#### What is expected
Every record below is to be retyped exactly, with any pictures left out.

#### Working data

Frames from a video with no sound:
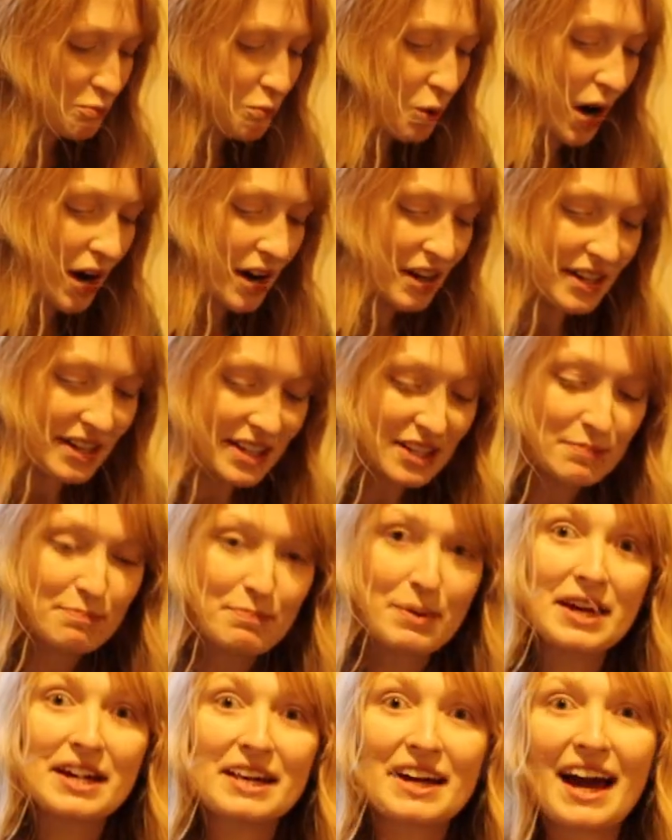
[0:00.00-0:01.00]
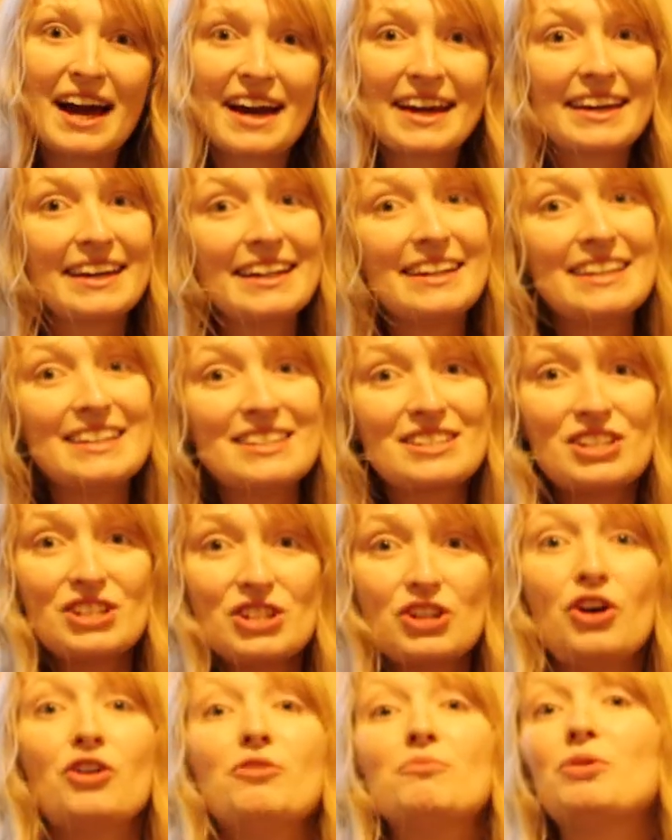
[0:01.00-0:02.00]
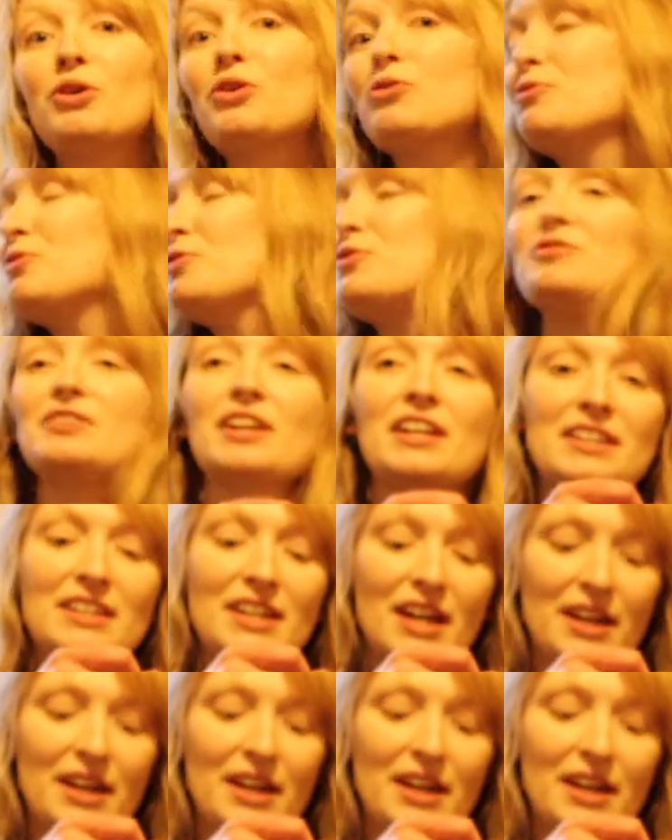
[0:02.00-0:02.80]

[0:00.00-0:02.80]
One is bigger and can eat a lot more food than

#### Response to this task
Frames from a video with no sound:
[0:00.00-0:01.00]
[0:01.00-0:02.00]
[0:02.00-0:02.80]

[0:00.00-0:02.80]
One is bigger and can eat a lot more food than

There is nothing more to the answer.